Saat Seorang Salesman Menyelamatkan Hati Gadis Penjual Apel

Beberapa tahun lalu, sebuah tim pemasar menghadiri konferensi sibuk di Chicago. Mereka berjanji pada istri masing-masing bahwa mereka akan pulang tepat waktu untuk makan malam bersama pada Jumat malam. Dengan tergesa-gesa, mereka berlari menuju pesawat mereka, koper-koper bergelayut di tangan mereka. Namun, dalam kepanikan itu, satu kejadian kecil mengubah semuanya.

Saat menuju ke pintu masuk, salah satu dari mereka tanpa sengaja menyentuh kotak apel yang dijajakan, menyebabkan apel-apel itu berhamburan ke lantai. Meskipun apel-apel itu berserakan, para pria itu tetap melanjutkan langkah mereka, sadar bahwa kehilangan pesawat berarti keterlambatan yang tidak diinginkan.

Tetapi, ada satu orang yang berhenti. Dia menarik napas dalam-dalam, mendengarkan suara hatinya, dan merasa simpati terhadap gadis yang kehilangan apel-apelnya. Dia memberitahu teman-temannya untuk melanjutkan tanpanya dan segera memberitahu istrinya bahwa dia akan terlambat pulang. Pria itu kembali ke terminal tempat apel-apel itu berserakan.


Pria itu bersyukur atas keputusannya. Ternyata, gadis penjual apel itu buta! Gadis itu menangis, frustrasi tergambar jelas di wajahnya. Sementara yang lain terburu-buru melanjutkan perjalanan mereka, pria itu memutuskan untuk membantu.

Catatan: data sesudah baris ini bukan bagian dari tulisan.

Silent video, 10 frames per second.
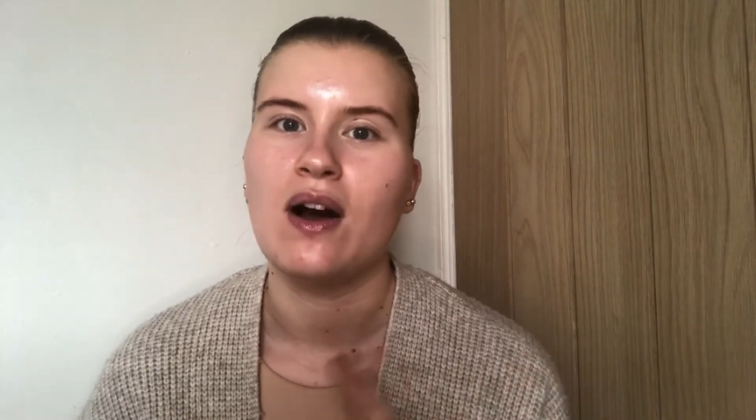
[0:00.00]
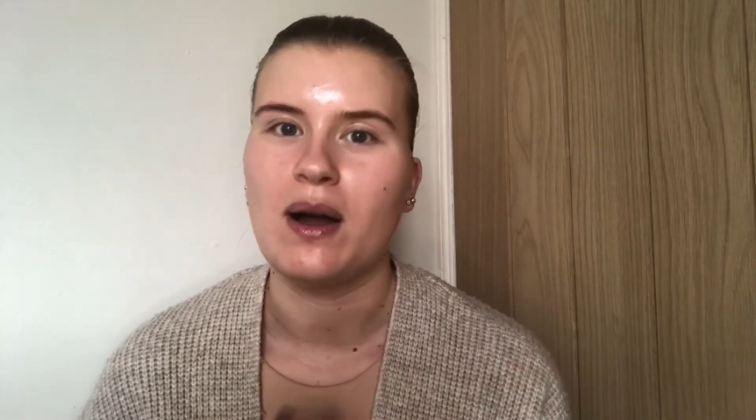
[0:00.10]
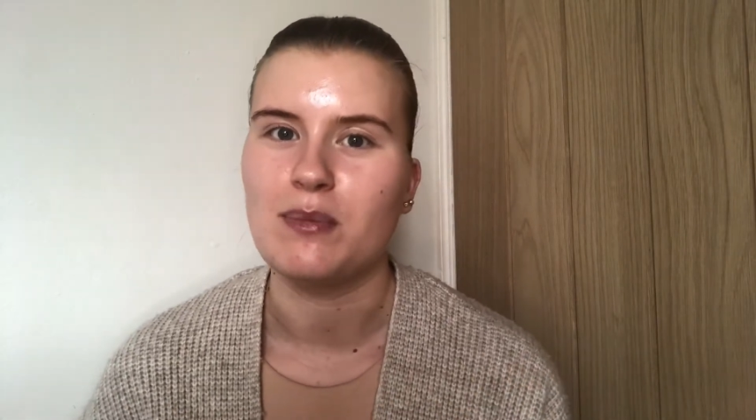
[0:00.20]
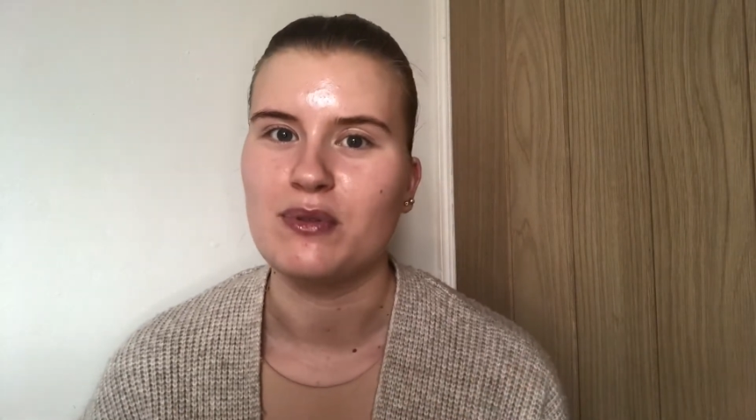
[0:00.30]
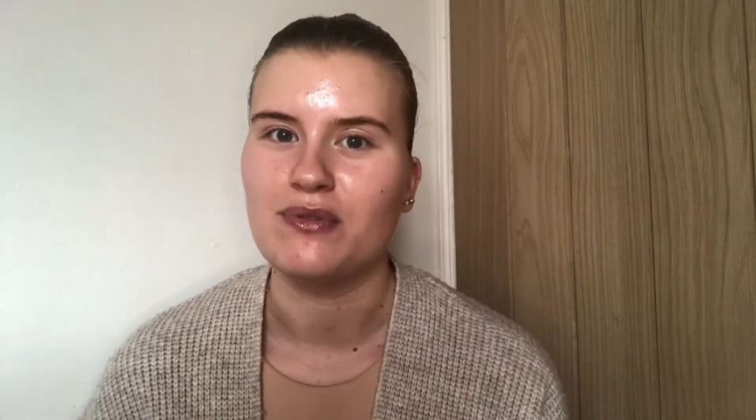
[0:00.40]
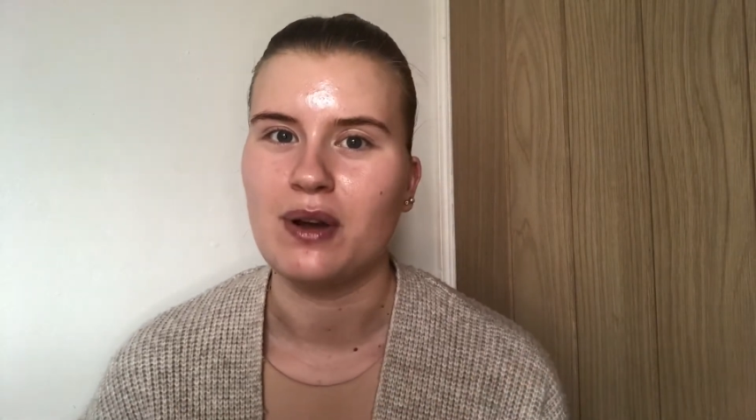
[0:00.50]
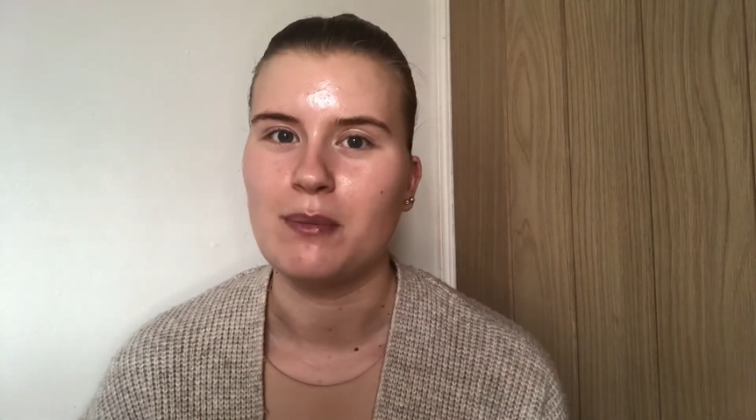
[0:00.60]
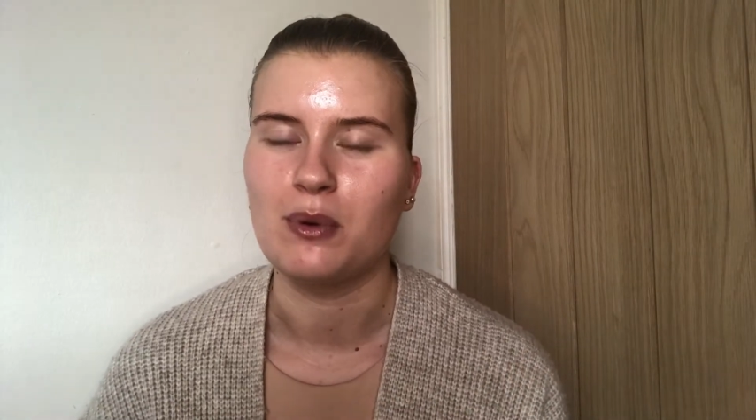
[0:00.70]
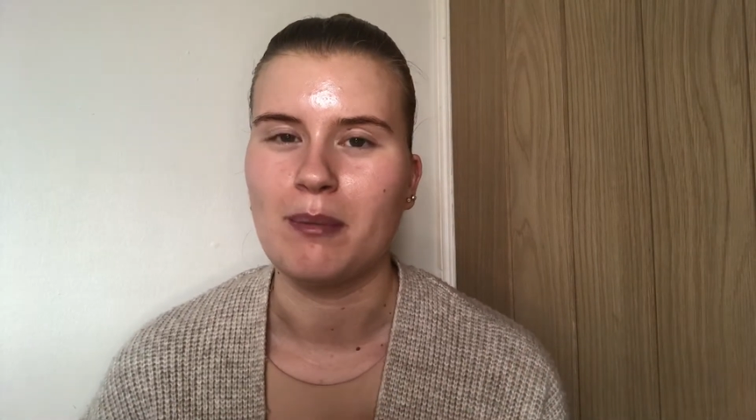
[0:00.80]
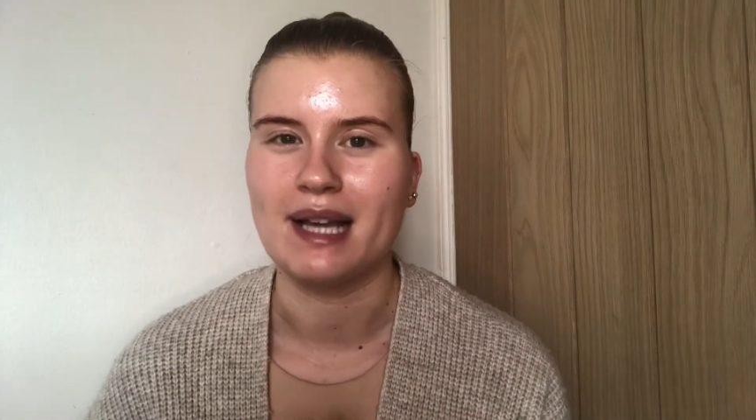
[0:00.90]
I prefer
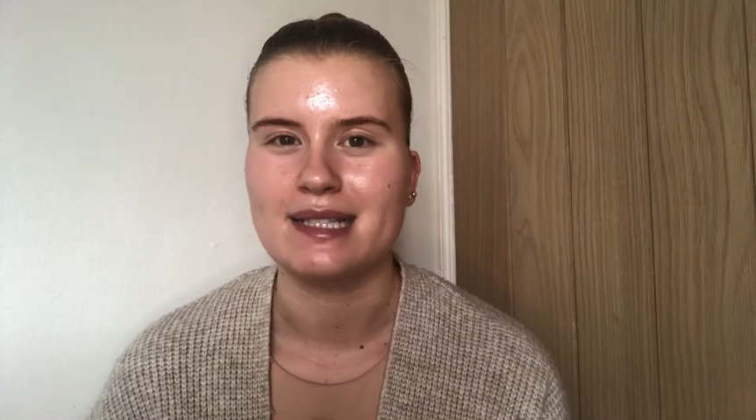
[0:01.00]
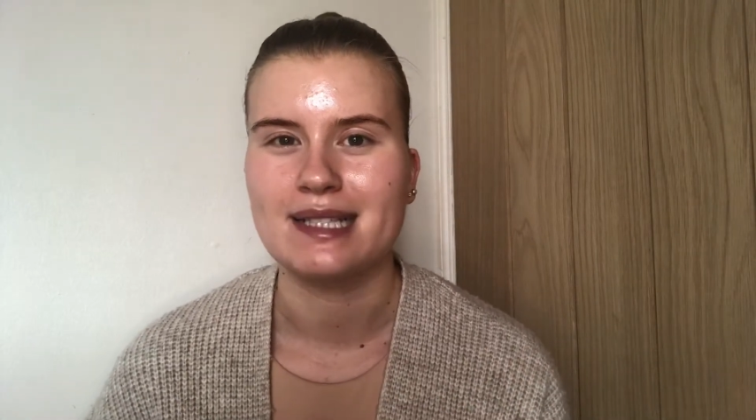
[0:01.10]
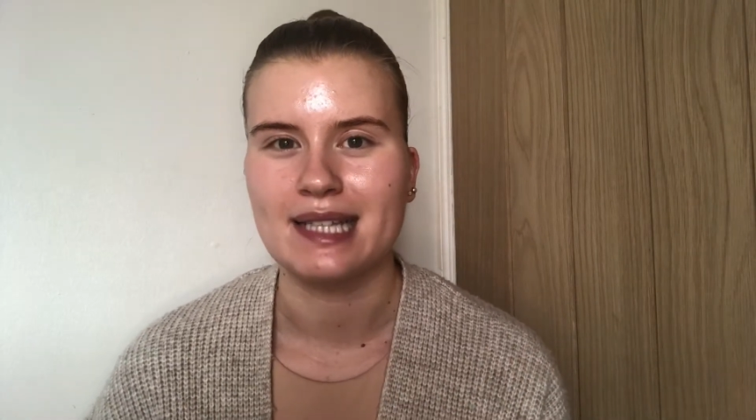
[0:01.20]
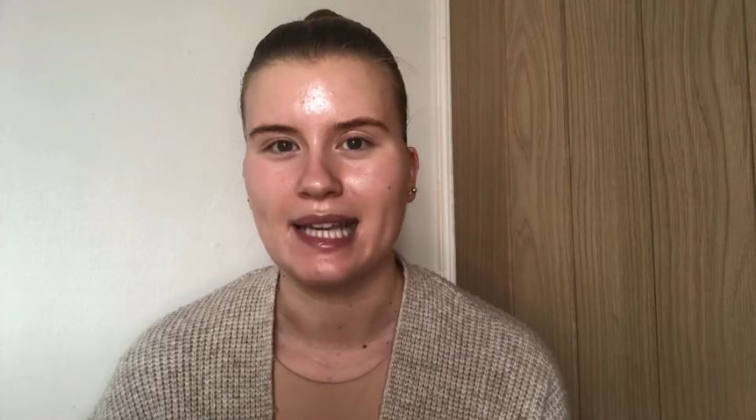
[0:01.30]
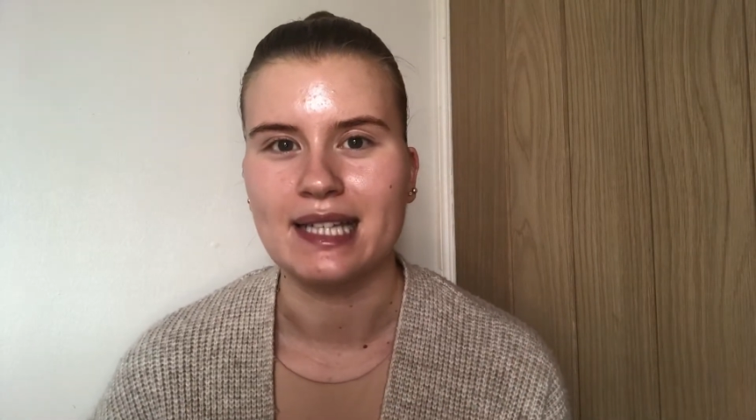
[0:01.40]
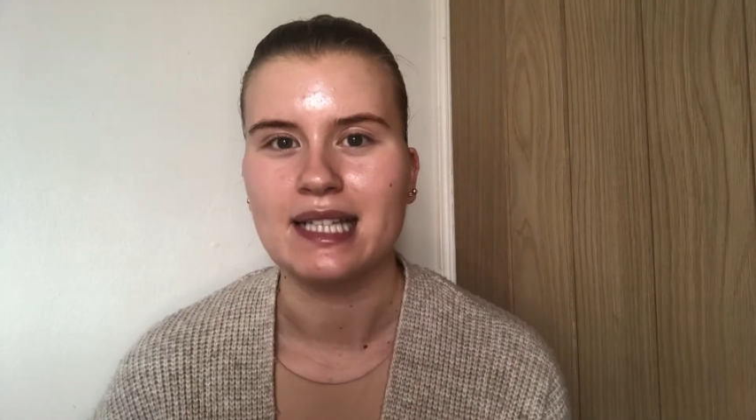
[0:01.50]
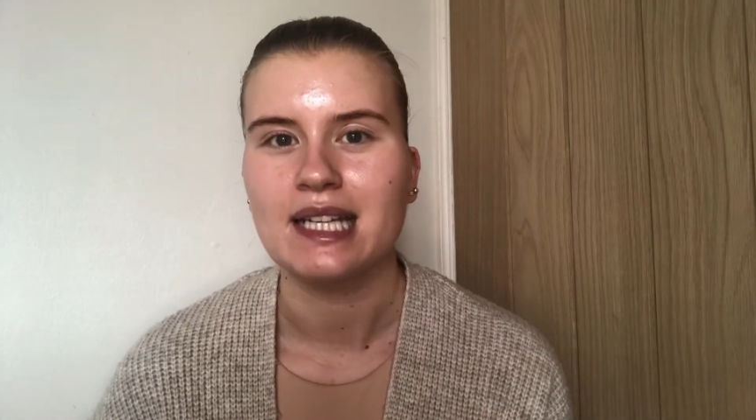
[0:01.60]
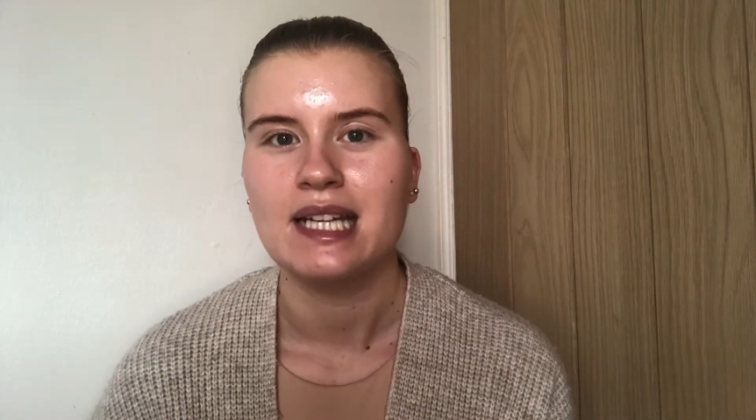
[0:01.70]
more matte skin.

Dengan penuh kebaikan, dia berlutut bersama gadis itu, membantu mengumpulkan apel-apel yang tercecer. Setelah semuanya terkumpul, dia membantu menyusunnya kembali di meja. Melihat sebagian apel rusak, dia memisahkan dan menyusunnya dengan hati-hati. Ketika semuanya selesai, dia memberikan gadis itu $40 untuk mengganti kerugian. Dengan lembut, dia bertanya, "Bagaimana keadaanmu?"

Gadis itu menghapus air matanya, tersenyum, dan berterima kasih.

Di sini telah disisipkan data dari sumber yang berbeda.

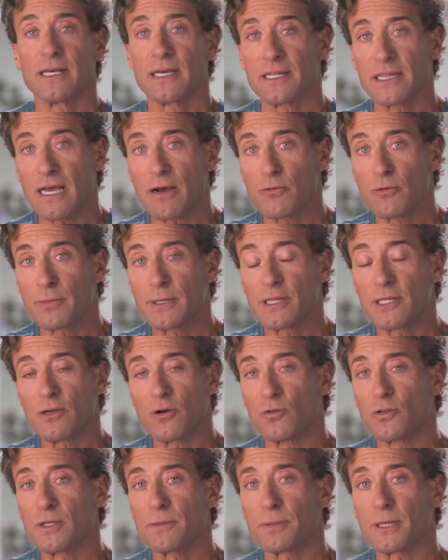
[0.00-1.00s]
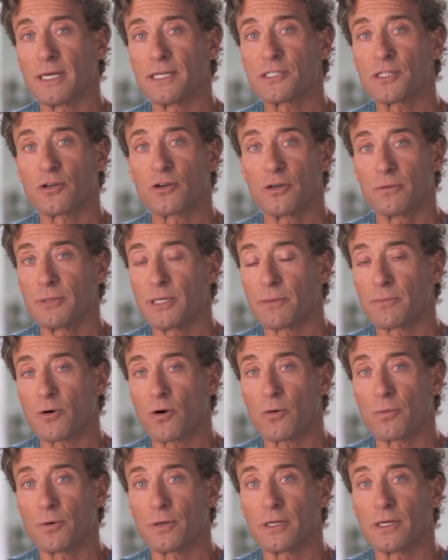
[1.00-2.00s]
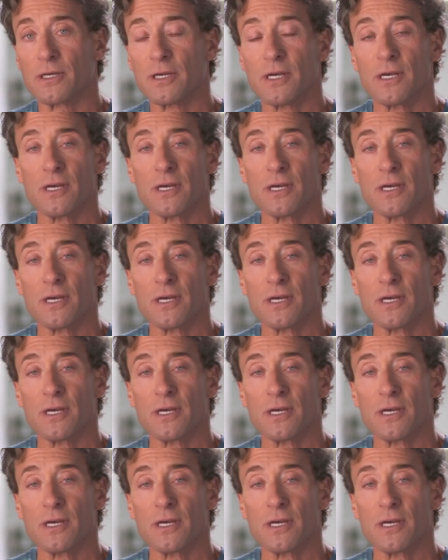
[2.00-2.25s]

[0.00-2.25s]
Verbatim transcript: That would be the only place it could be appropriate.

Pria itu berkata, "Saya berharap tindakan kami tidak membuatmu merasa lebih buruk."

Sebelum pergi, gadis itu memanggilnya kembali.

"Tuan..." Pria itu berpaling, menatap gadis itu.

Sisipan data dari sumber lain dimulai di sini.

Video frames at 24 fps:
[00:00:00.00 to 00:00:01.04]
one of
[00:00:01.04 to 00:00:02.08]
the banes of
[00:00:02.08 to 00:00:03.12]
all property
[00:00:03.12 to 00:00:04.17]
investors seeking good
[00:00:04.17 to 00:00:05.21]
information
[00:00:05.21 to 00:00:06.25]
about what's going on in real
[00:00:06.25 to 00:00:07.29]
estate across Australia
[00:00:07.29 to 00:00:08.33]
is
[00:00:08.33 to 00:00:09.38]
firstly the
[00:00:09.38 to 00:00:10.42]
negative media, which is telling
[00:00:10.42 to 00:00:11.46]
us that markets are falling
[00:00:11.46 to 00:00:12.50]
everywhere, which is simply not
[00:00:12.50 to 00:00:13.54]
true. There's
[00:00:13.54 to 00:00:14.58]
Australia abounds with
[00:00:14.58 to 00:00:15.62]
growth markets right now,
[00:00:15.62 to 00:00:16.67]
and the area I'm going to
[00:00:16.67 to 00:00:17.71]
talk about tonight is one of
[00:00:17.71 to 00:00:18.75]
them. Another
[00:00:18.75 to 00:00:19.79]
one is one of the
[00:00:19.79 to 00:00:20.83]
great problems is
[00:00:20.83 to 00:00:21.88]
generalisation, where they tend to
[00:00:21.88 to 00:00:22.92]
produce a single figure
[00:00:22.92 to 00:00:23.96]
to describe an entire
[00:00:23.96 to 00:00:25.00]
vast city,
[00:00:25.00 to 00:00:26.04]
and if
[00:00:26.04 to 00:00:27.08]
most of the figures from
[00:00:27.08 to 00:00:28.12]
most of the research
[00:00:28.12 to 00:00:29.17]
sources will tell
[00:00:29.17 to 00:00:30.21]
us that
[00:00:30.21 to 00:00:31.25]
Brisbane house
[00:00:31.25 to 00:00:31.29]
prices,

"Apakah engkau Yesus?" tanya gadis itu.

Pria itu terdiam, tak bisa menjawab pertanyaan yang mendalam itu. Namun, pertanyaan itu menghantui pikirannya saat dia menuju penjualan tiket untuk pulang ke rumah dengan pesawat berikutnya.

Kisah ini seperti peringatan untuk kita semua. Terkadang, kehidupan kita begitu terburu-buru sehingga kita lupa untuk berhenti dan membantu orang di sekitar kita. Mungkin kita tidak bisa menjadi Yesus, tetapi kita bisa mencerminkan kasih dan kepedulian-Nya. Sudahkah hidup kita mencerminkan kehidupan Yesus?